Sakinah had no intention of wasting her prayers on her husband, whose bullet-ridden face she had forgotten as the funeral prayer ended. She prayed for God to orient her in the proper direction because, wherever she prayed towards, that familiar emptiness awaited her.
On the third day of the siege, she had faced the Dome of the Rock. The original qibla before The Steadfast had turned the Prophet – mid-prayer – to face the Kaaba. God, as always, responded to her queries with the fathomless silence of the world. Her heart grew murkier, as if The Unattainable had placed an additional veil before the 70,000 already between her and Him.
Today, her head still spinning, she turned towards the mosque of Uqba in Kairouan.
Sakinah finished the morning prayer’s two prostrations. Turning her head left and right, she said, “May the peace and mercy of God be with you,” to all Muslims, the angels, and Faisal, who was not praying.
“You know, we aren’t the first to attempt an attack on the mosque,” said Faisal when he finally caught his breath.
“Truly?” said Sakinah, feigning ignorance. Her legs were still tucked under her.
“Yes, we are the latest in a long line of fools. In the year the Prophet was born, peace be upon him, an Abyssinian viceroy with an army of elephants came hurtling towards Mecca to raze the Kaaba to dust. Though the Quraysh worshipped their pagan idols inside His house, God sent down a cloud of birds from the gates of heaven.
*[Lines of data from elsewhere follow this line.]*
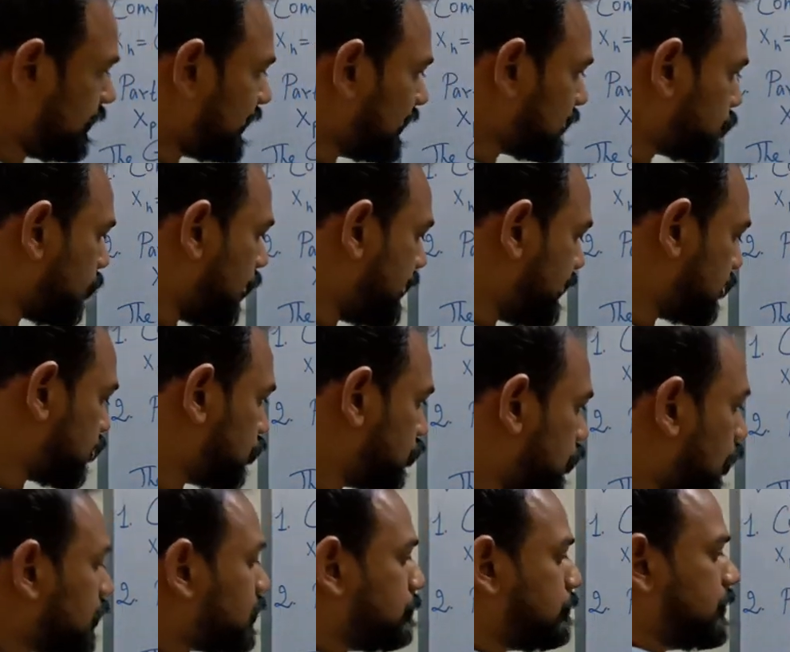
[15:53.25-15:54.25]
And that's why it
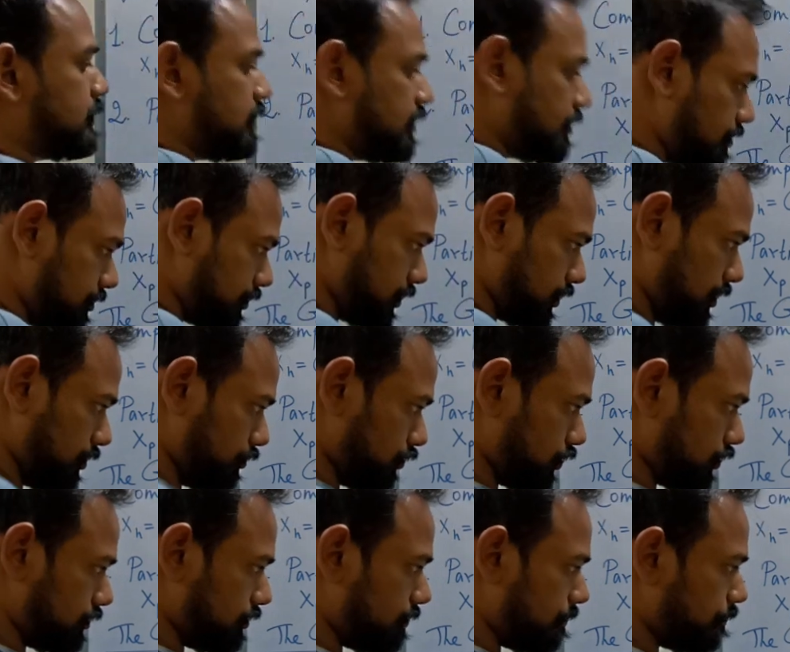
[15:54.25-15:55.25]
is not a particular
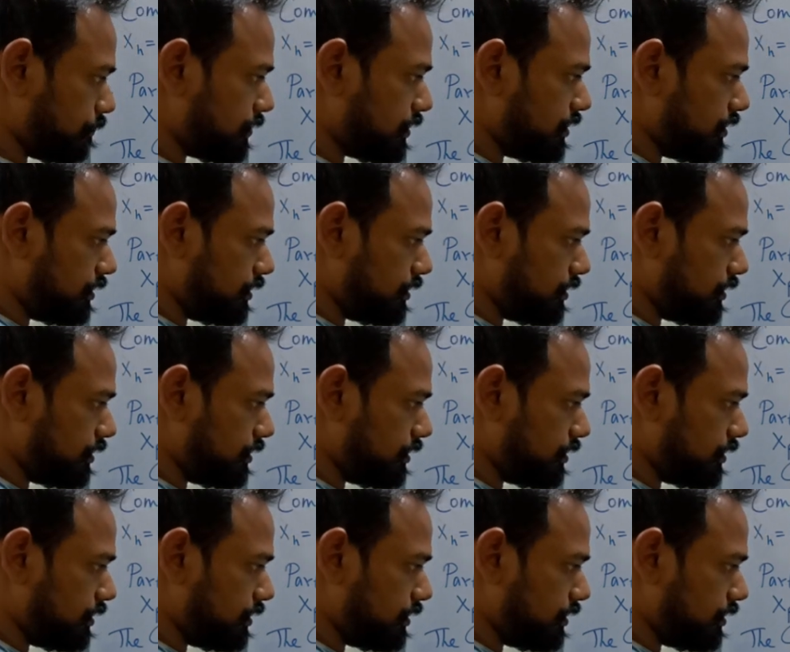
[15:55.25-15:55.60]
solution.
Carrying in their beaks tiny black stones, they bombarded the army of elephants – smashing them into mangled straw – and spread disease amongst the Abyssinians.
“When we surfaced from the crowd, I looked up to the sky, expecting punishment, expecting to see black wings canopy the horizon once more. When nothing happened, when our fellow Muslims swore themselves not to our cause but to our guns, Sakinah, I wept. Juhayman and his dazzling words fooled us all.
“In my heart, I believed that The All-Knowing would stop us. Then all Muslims would know to fear Him again. How could He allow His house to be desecrated at the dawn of His new century?
“Oh, I have killed in His house, Sakinah. I have riddled men young enough to be my sons with bullets, while the Kaaba stared down at me. The Qur’an says that to kill one man is to kill all men. Then tell me, Sakinah, tell me, who has lost count of the boys who cursed my gun with their last breath, how many iterations of mankind I have slain? How many future generations lie bloody at my hands?”
“Surat al-Ma’ida makes clear that God allows you to dispense death when you are fighting corruption. And you had the Mahdi at your side, Faisal.”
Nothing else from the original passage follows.